Dataset items.
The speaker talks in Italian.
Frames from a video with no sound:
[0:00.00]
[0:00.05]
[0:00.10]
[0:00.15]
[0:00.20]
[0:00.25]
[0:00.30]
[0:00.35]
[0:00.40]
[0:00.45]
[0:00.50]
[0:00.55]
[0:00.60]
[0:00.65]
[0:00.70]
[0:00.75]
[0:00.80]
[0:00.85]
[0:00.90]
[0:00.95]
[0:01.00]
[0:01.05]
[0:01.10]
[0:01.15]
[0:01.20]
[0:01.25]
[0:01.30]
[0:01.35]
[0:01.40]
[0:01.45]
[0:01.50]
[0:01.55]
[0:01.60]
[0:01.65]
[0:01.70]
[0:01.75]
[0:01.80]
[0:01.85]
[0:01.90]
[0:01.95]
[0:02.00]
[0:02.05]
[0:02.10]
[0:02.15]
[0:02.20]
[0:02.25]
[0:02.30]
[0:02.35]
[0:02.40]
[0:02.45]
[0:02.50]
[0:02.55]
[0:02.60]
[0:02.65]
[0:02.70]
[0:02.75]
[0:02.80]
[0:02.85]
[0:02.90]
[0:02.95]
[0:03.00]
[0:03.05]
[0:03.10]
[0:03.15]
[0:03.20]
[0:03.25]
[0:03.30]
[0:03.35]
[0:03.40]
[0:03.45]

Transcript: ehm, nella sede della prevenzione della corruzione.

Work item. Each entry given above is to be duplicated exactly.

Response below.
The speaker talks in Italian.
Frames from a video with no sound:
[0:00.00]
[0:00.05]
[0:00.10]
[0:00.15]
[0:00.20]
[0:00.25]
[0:00.30]
[0:00.35]
[0:00.40]
[0:00.45]
[0:00.50]
[0:00.55]
[0:00.60]
[0:00.65]
[0:00.70]
[0:00.75]
[0:00.80]
[0:00.85]
[0:00.90]
[0:00.95]
[0:01.00]
[0:01.05]
[0:01.10]
[0:01.15]
[0:01.20]
[0:01.25]
[0:01.30]
[0:01.35]
[0:01.40]
[0:01.45]
[0:01.50]
[0:01.55]
[0:01.60]
[0:01.65]
[0:01.70]
[0:01.75]
[0:01.80]
[0:01.85]
[0:01.90]
[0:01.95]
[0:02.00]
[0:02.05]
[0:02.10]
[0:02.15]
[0:02.20]
[0:02.25]
[0:02.30]
[0:02.35]
[0:02.40]
[0:02.45]
[0:02.50]
[0:02.55]
[0:02.60]
[0:02.65]
[0:02.70]
[0:02.75]
[0:02.80]
[0:02.85]
[0:02.90]
[0:02.95]
[0:03.00]
[0:03.05]
[0:03.10]
[0:03.15]
[0:03.20]
[0:03.25]
[0:03.30]
[0:03.35]
[0:03.40]
[0:03.45]

Transcript: ehm, nella sede della prevenzione della corruzione.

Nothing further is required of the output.